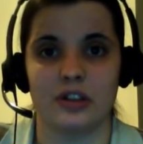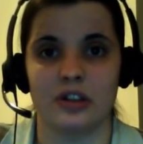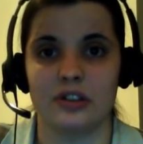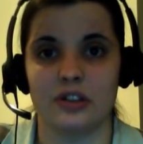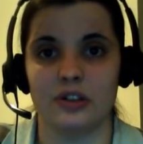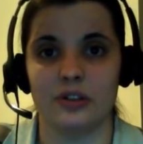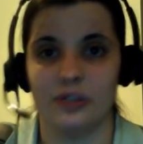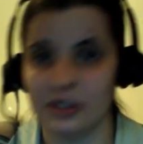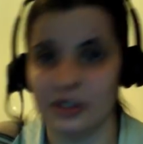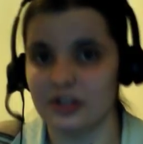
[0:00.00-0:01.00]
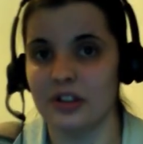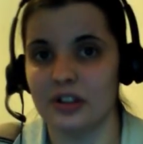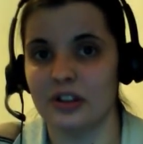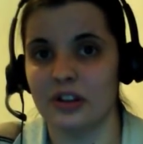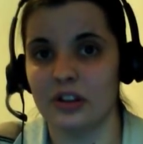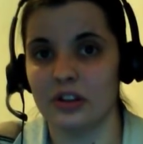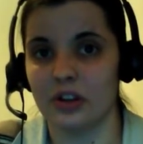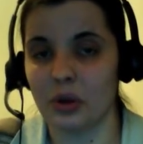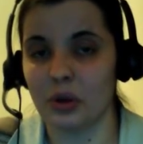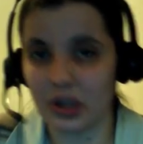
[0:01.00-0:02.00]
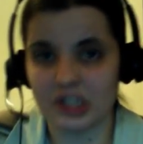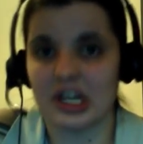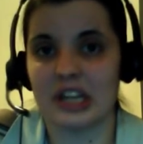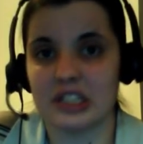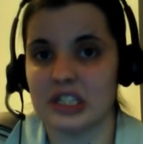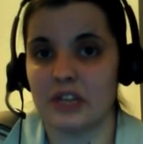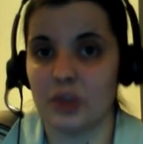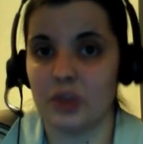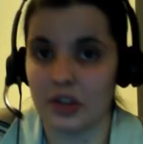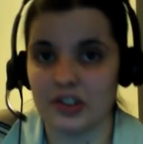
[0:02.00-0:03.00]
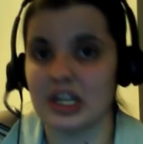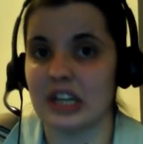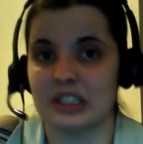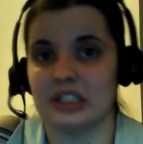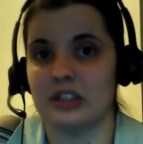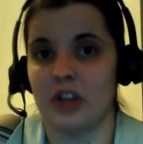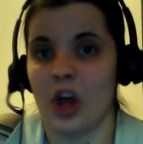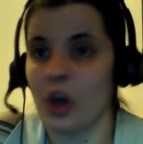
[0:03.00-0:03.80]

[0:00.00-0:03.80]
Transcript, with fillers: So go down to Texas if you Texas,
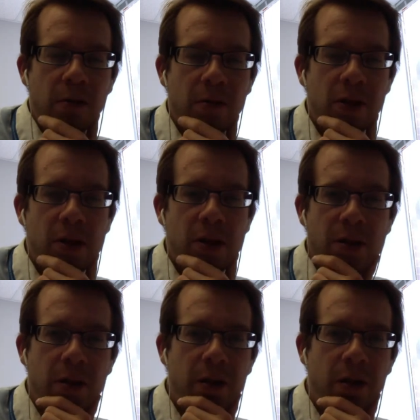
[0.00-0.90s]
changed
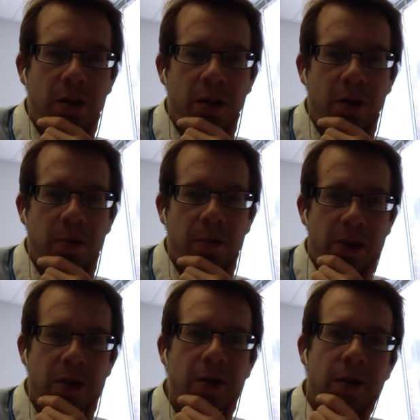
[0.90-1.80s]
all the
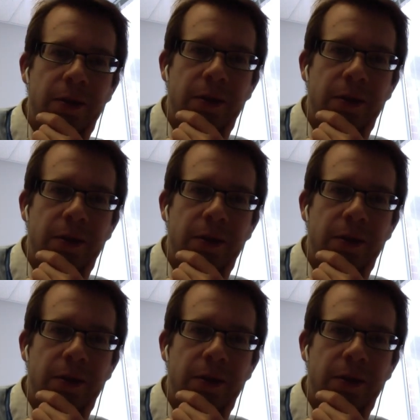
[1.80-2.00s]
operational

## [REQUIREMENT]
Lines starting at the one with "[0:00.00-0:03.80]" and ending at the last line of the entries above must be restated word for word, with pictures omitted.

## [RESPONSE TO THIS TASK]
[0:00.00-0:03.80]
Transcript, with fillers: So go down to Texas if you Texas,
[0.00-0.90s]
changed
[0.90-1.80s]
all the
[1.80-2.00s]
operational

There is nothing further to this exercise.